Prompt
Repeat all of the records exactly, leaving out the pictures.

Information shown
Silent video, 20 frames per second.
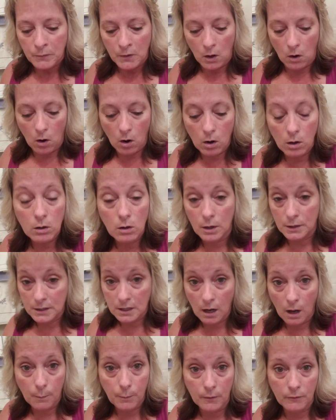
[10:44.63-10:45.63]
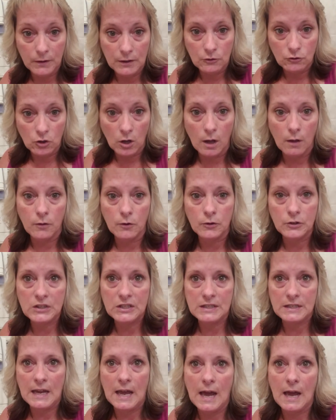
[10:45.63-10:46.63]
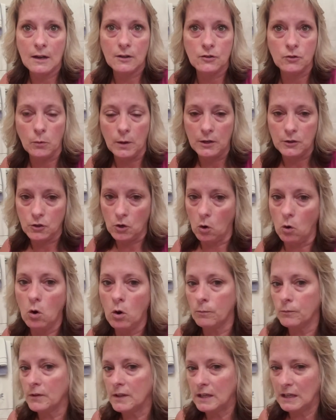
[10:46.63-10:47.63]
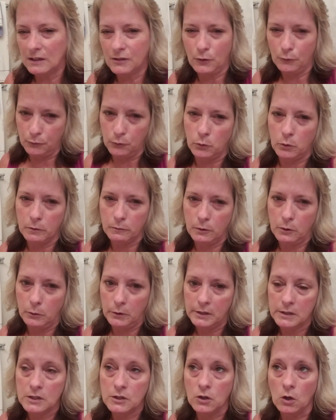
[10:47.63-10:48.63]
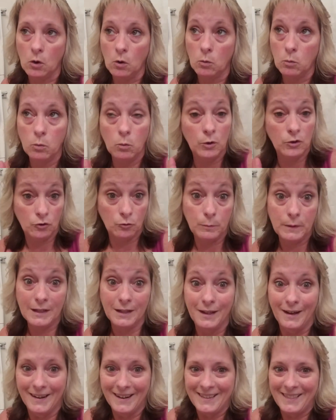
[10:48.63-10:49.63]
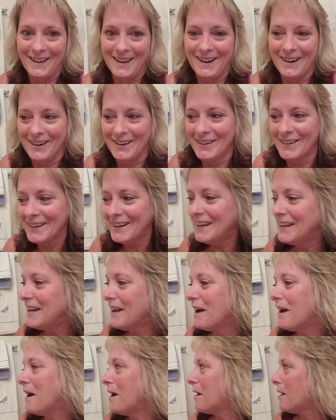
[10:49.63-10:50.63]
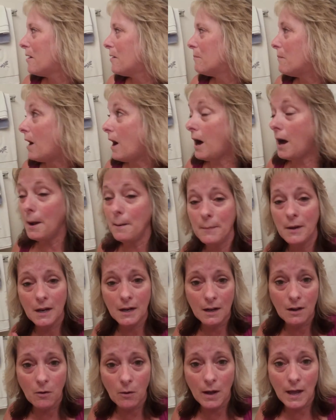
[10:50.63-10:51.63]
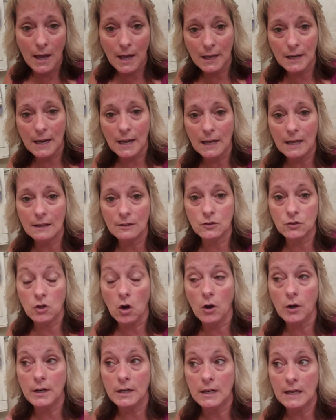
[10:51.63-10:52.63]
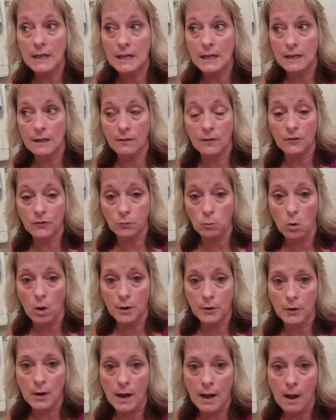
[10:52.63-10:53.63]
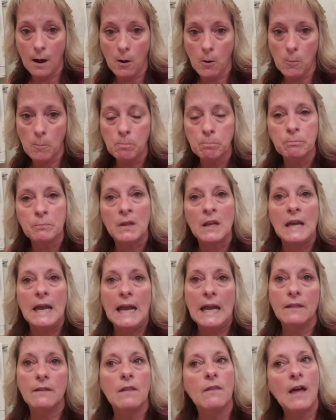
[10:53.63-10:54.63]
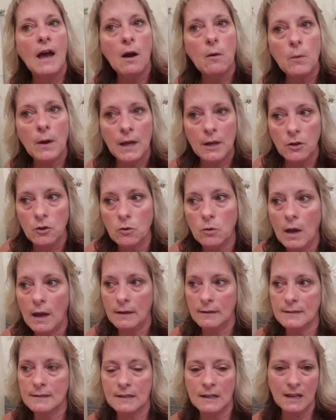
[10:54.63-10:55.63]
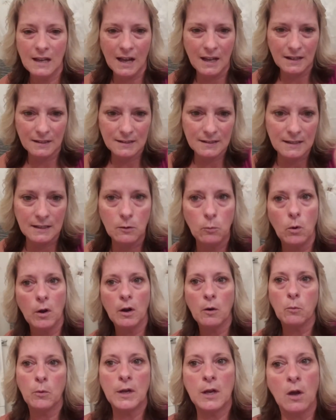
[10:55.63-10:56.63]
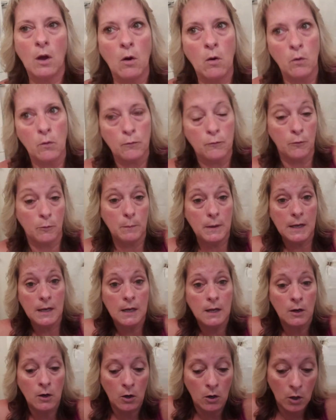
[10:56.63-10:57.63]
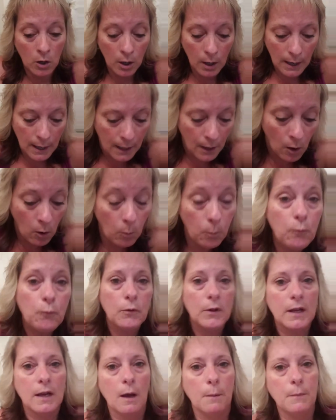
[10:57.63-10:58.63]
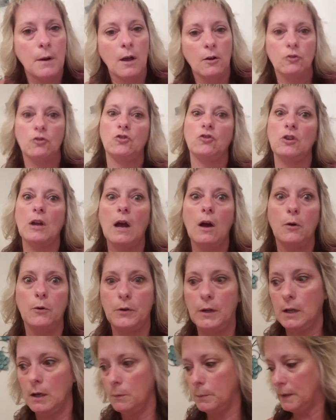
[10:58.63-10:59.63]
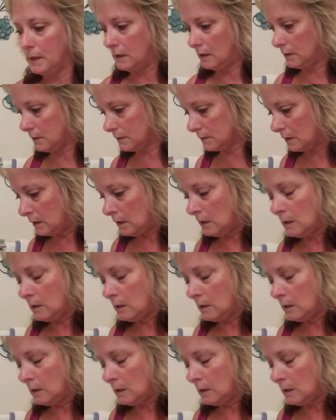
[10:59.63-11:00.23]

all on top of each other, stacked, so I don't hopefully get the floor ruined. So wish me luck there. I'm gonna go ahead and get started in getting this water out, and then that way you guys can kind of see where we go from here. And hopefully I'm not shouting because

Solved problem
Silent video, 20 frames per second.
[10:44.63-10:45.63]
[10:45.63-10:46.63]
[10:46.63-10:47.63]
[10:47.63-10:48.63]
[10:48.63-10:49.63]
[10:49.63-10:50.63]
[10:50.63-10:51.63]
[10:51.63-10:52.63]
[10:52.63-10:53.63]
[10:53.63-10:54.63]
[10:54.63-10:55.63]
[10:55.63-10:56.63]
[10:56.63-10:57.63]
[10:57.63-10:58.63]
[10:58.63-10:59.63]
[10:59.63-11:00.23]

all on top of each other, stacked, so I don't hopefully get the floor ruined. So wish me luck there. I'm gonna go ahead and get started in getting this water out, and then that way you guys can kind of see where we go from here. And hopefully I'm not shouting because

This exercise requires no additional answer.